For creative businesses, tell me what your promise is, deliver on the promise and get paid for it, when (or just before, depending on circumstance) you deliver it. There are no freebies. If you offer something but do not get paid for it when you deliver on the offer, it is not free, it is worthless. If you cannot care enough to get paid for it, why should your client care about it at all? Every. Single. Designer. that does not get paid something when he/she delivers a design is guilty here. The delusion thing – you just cannot understand why your clients drive you crazy over design continuously. Yet you refuse to charge for it when you produce it. Hmmmm.
All of which leads me to contracts.
Contracts are the lifeblood of every business, especially creative business. Specifically, your contract is meant to map out what your relationship with your client looks like. What their job is (to pay you and make timely decisions) and the job of your creative business is – to create and, most times, deliver the creation.
I am perpetually frustrated when I read contracts that are filled with important legal concepts and obviously written by expensive counsel but are devoid of any common sense – who does what and when.

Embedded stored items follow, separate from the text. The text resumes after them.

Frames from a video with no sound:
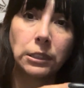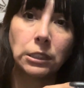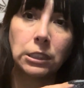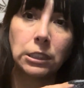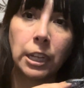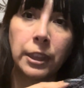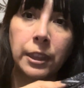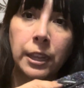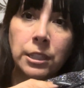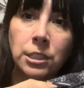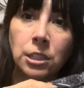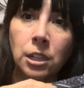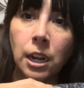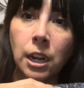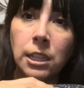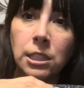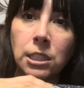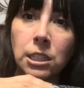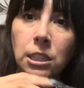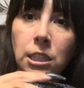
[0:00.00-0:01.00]
And these are
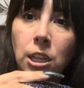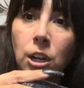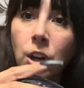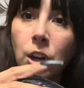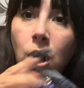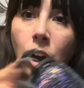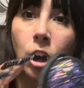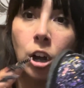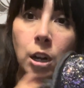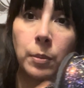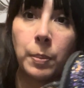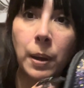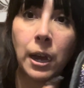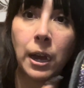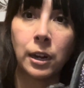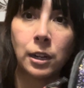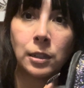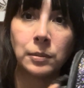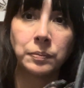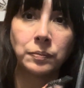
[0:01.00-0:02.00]
nice they're a hard
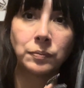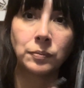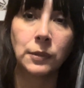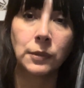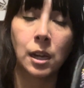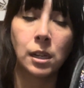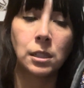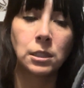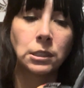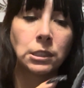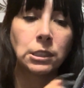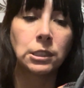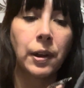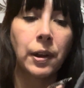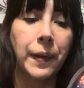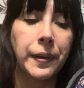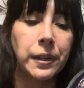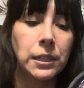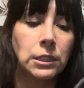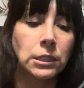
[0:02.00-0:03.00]
bottom.
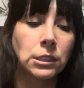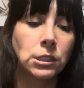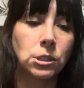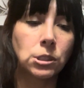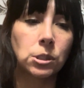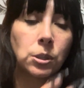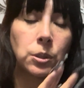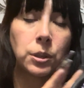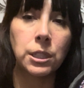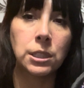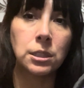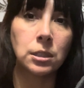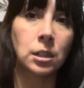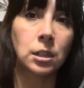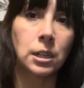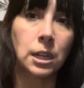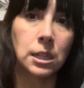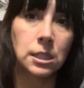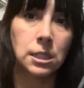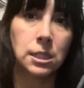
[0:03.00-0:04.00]
So these are
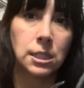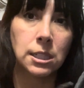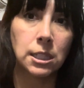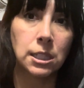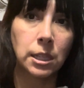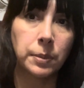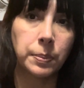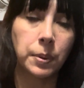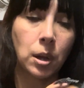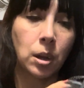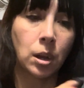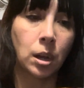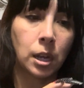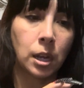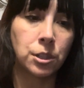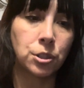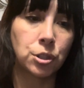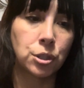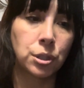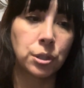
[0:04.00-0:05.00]
nice to slip
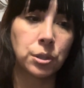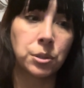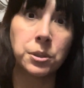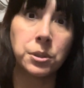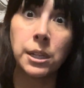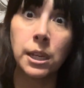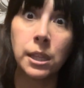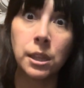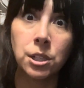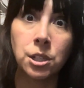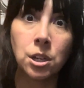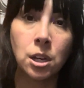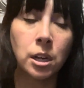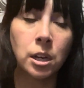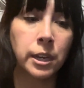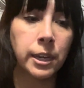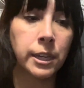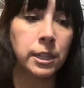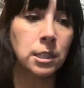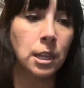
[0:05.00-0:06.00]
on to take the
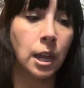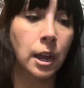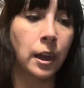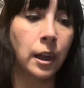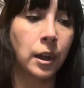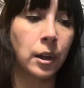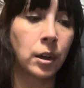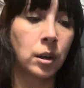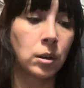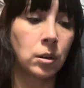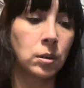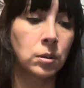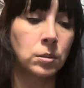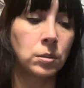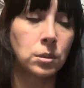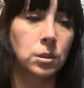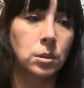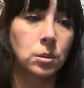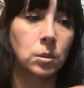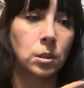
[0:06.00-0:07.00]
doggies out,
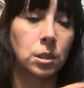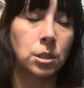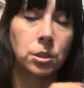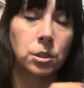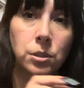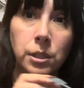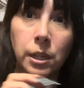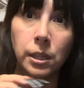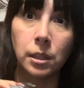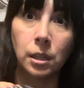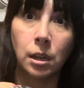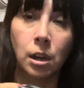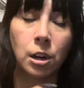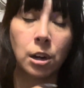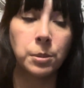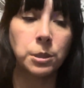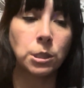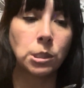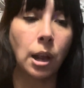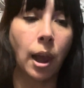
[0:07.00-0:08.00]
or to take the
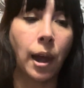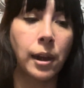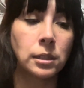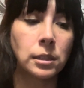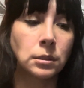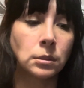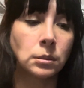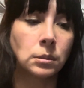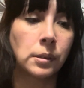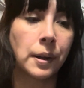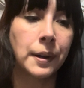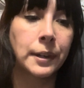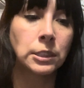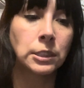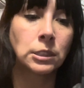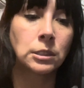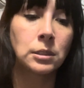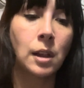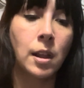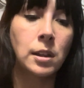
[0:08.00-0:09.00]
garbage out,
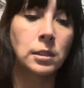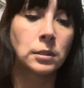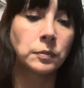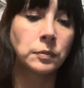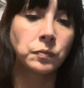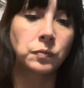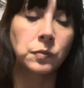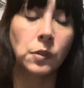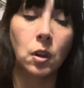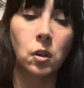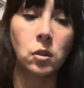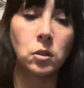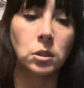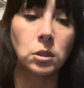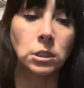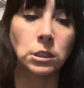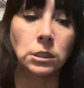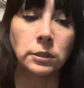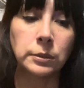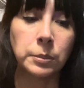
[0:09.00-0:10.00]
or
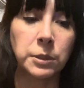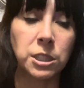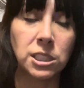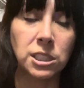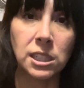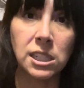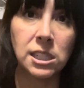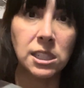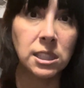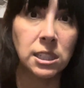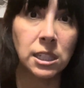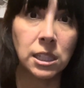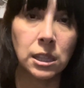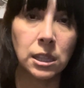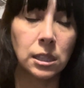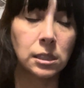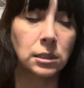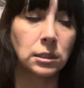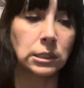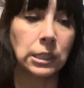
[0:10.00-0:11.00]
if I'm just gonna sit
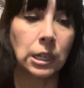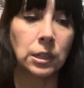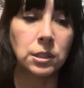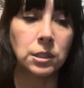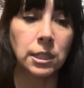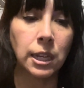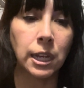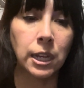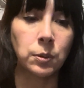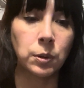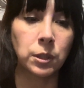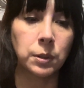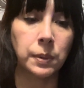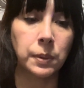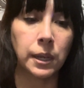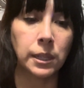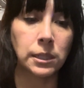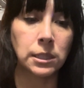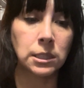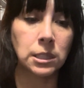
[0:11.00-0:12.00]
outside with
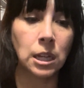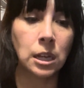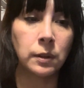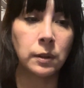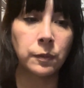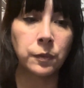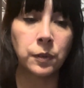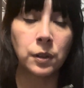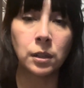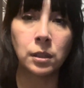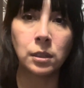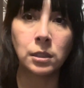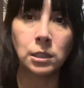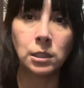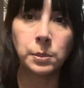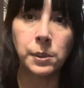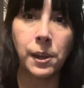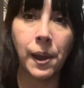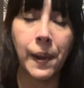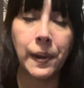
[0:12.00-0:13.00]
my son for a little
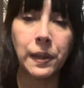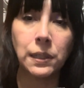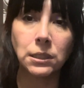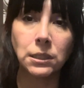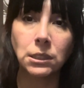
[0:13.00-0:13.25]
bit.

So how about some work every creative business owner can do to improve their foundation and set the stage for an even brighter 2017? Define your contracts in the following manner in the following order: What does the project cost to produce? Who does what and when? How much does your creative business get paid and when? Who owns what after the work has been done and you have been paid?

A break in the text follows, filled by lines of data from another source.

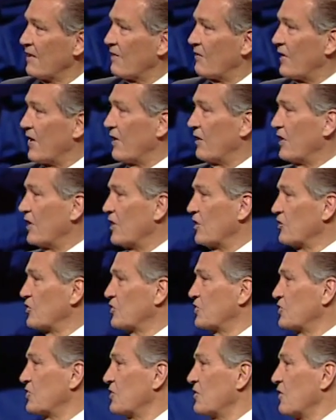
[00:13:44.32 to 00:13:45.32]
There
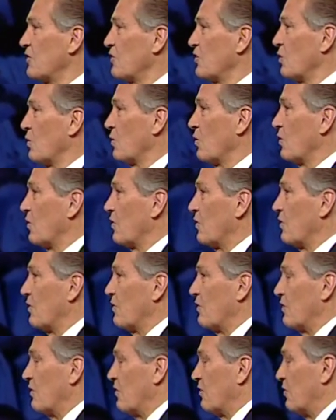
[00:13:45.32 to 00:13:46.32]
is the,
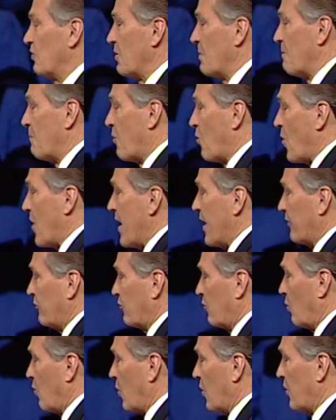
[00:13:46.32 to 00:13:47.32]
the breath,
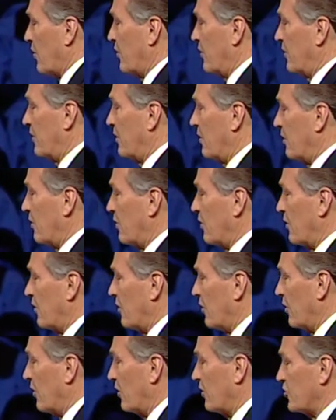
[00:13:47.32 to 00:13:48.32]
the word
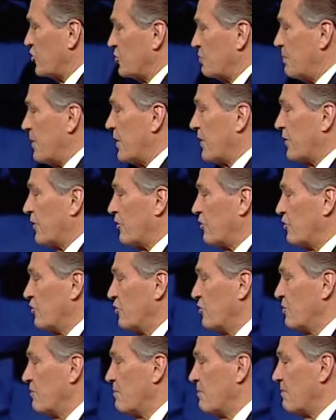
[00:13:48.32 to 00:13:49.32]
spirit,
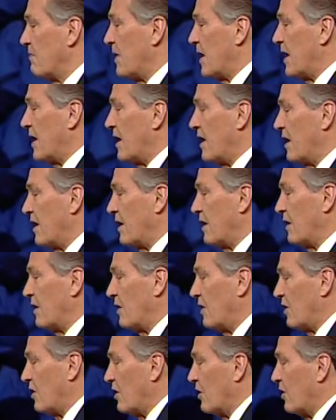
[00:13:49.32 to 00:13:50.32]
pneuma
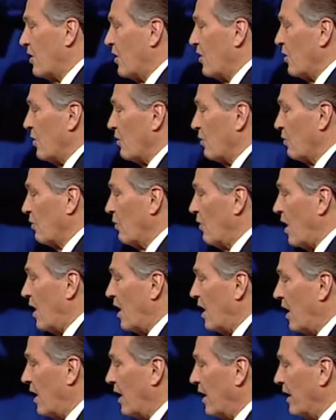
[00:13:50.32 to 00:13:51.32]
or uh,
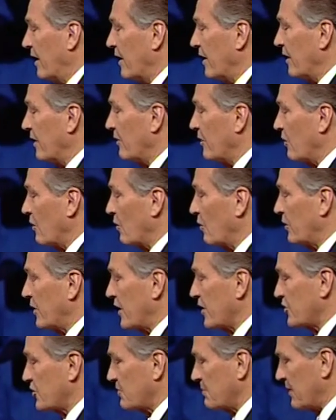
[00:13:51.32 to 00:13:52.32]
ruah in the Old
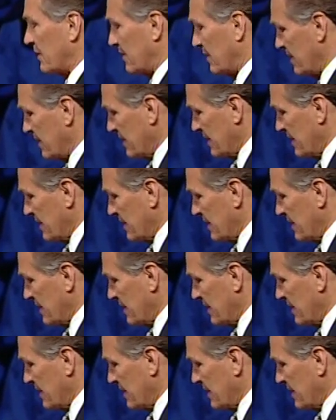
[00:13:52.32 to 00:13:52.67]
Testament.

Project Cost – You may not know what the final cost of production is going to be, but you have to know what the minimum is and, hopefully, what the range will be based on what the client is seeking. Doing what you do costs a certain amount to execute – different for every creative business sure, but absolute for each creative business. There is an amount you are not willing to go below. Know it, own it, live it and put it in your contract.
Scope of Work – who does what and when? For some creative businesses, they are part of a team of creatives; for others, they drive the bus; and, for still others, the client is also a team member. Regardless, it is YOUR job to spell out what your creative business is going to work on and when AND to spell out what it is not. Everyone – clients, employees, colleagues – all have to be on the same page – no better place than your contract.
Your Price – Notice that your price is third on the list. I mean really – if clients cannot afford what it is that you do and do not agree to the work you are going to do and not do, what does it matter what you cost? In the context of what the project’s production cost is and what your creative business will and will not do, you can discuss your price to create and then execute the production of the creation (again, if applicable). Clients more than deserve to know what they are paying for and when; in fact, far more than how much they are paying. Literally, this is the ethos of your bargain and all of it needs to be in your contract.
Who Owns What – you are all artists. You create for a living. Those creations have value beyond the specific project. Photographers know the value of their image better than most creative businesses. If it is your creation, it is up to you to protect it if you want to retain its value. File a copyright if necessary. Better yet and also, put a clear and legally enforceable section in your contract that spells it out. This is where you need a good lawyer to most. Make the investment. The value of ideas will only grow into the future. Your choice to embrace and own the value for your creative business now or kick yourself in a few years time.
You can certainly adopt all of the new new elements that come your way. They are awesome tools and, in so many cases, game changers. Just do it in the context of an ever stronger grasp of fundamentals and the foundation underneath your creative business, never in spite of them.
Happy happy holidays.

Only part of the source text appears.